= Garen Drussai =

Garen Lewis Drussai (June 17, 1916 — November 16, 2009) was an American science fiction and mystery writer, born Clara Hettler.

==Early life==
Clara Hettler was born in the Bronx, the daughter of Benjamin Hettler, a furrier, and Annie Bessner Hettler. Her parents were immigrants from central Europe. In the 1970s, Garen Drussai earned a degree in English from the University of California Los Angeles.

==Career==
Stories by Drussai included "Extra-Curricular" (The Magazine of Fantasy and Science Fiction, 1952), "Grim Fairy Tale" (Vortex, 1953), "The Closet" (Vortex, 1953), "The Twilight Years" (with Kirk Drussai, If, 1953), "Woman's Work" (The Magazine of Fantasy and Science Fiction, 1956), "Sugar Puss" (Sir!
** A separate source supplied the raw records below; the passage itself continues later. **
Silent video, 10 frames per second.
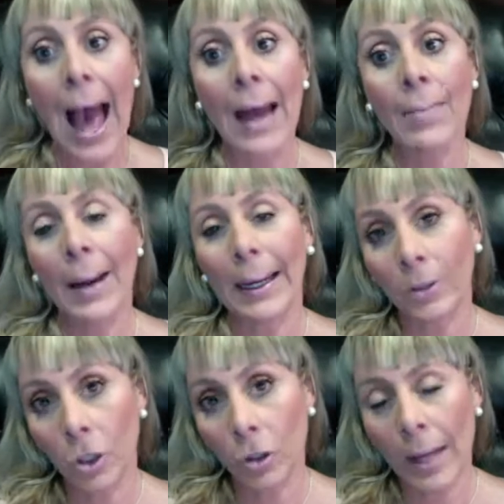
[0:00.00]
and
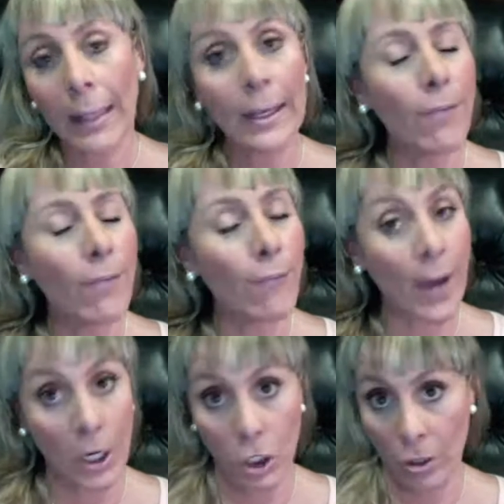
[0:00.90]
bacterial
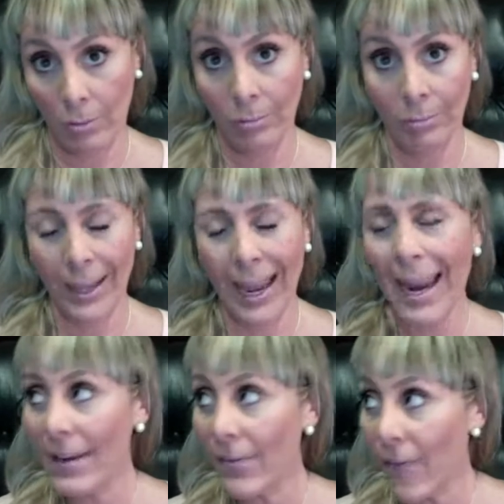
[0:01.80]
infection.
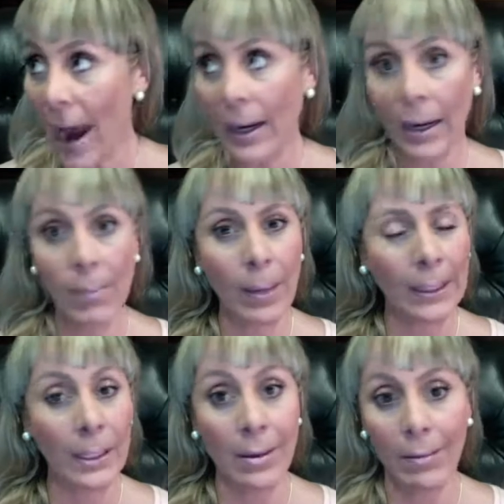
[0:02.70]
Any viral and
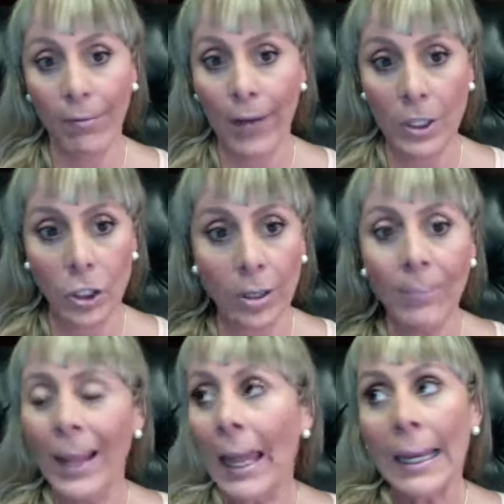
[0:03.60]
bacterial infection
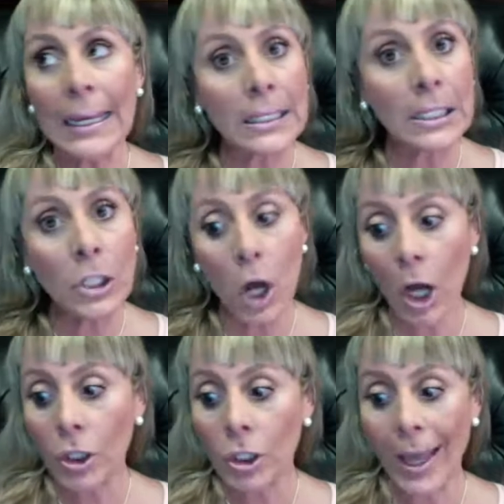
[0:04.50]
is
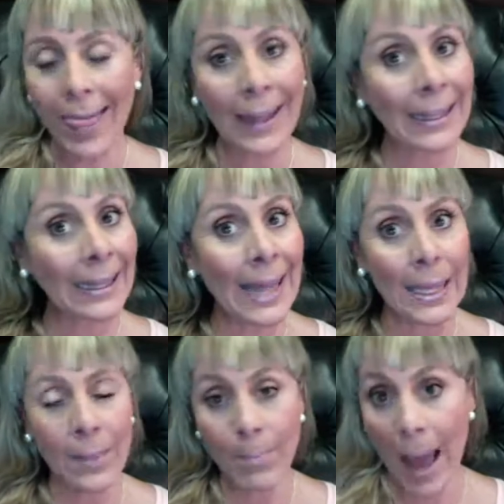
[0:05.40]
not that
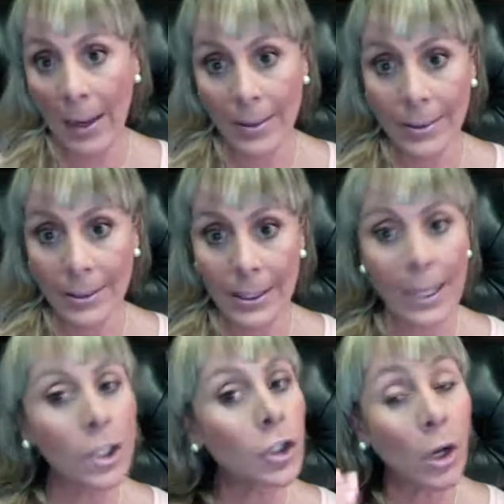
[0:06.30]
the imbalance,
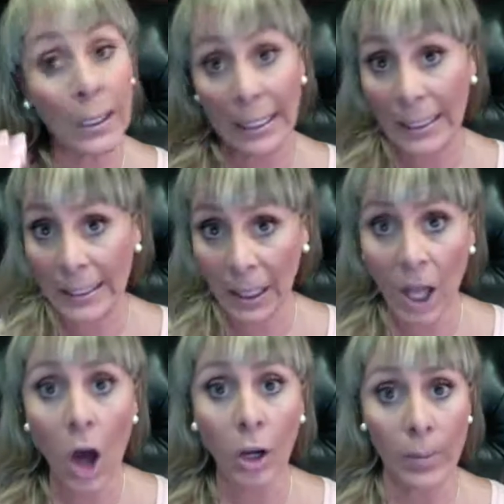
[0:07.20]
it's only in the
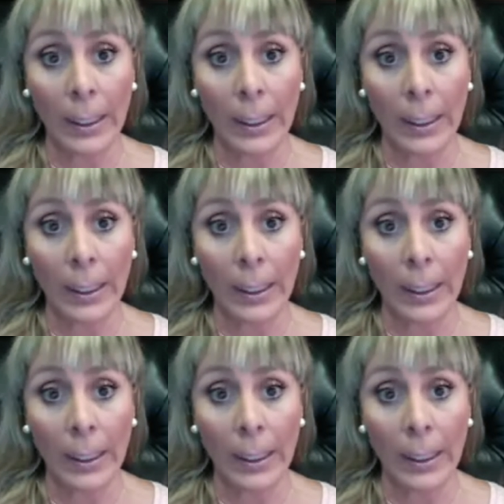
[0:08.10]
lung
Droll Stories, 1967), and "Why Don't You Answer, Theodore?" (Mike Shayne's Mystery Magazine, 1970).

In "The Twilight Years", Drussai predicts the middle-class home as a site of constant marketing and advertising through appliances and the telephone. Her science fiction stories were judged by later scholars as "galactic suburbia", for their conventional domestic settings and housewife characters.

In 1977, a profile of Garen Drussai appeared in the Los Angeles Times, while she was working as a "hat-check girl" at a hotel. In the interview, she described her thrill when astronauts came to a dinner at the hotel in 1969: "On that night, I held the moon rock in my hand. It was an incredible feeling knowing that something that had come from the moon was touching my skin."

==Personal life==
Garen Lewis lived in California for most of her adult life. In 1956 she was a member of the paint crew for a production of Much Ado About Nothing by the San Jose State College Department of Drama. In 1993, she was living in Santa Rosa, California.

She married fellow writer Kirk Drussai. They had a son in 1949; they divorced in 1959. She died in 2009, in Santa Rosa, aged 93 years.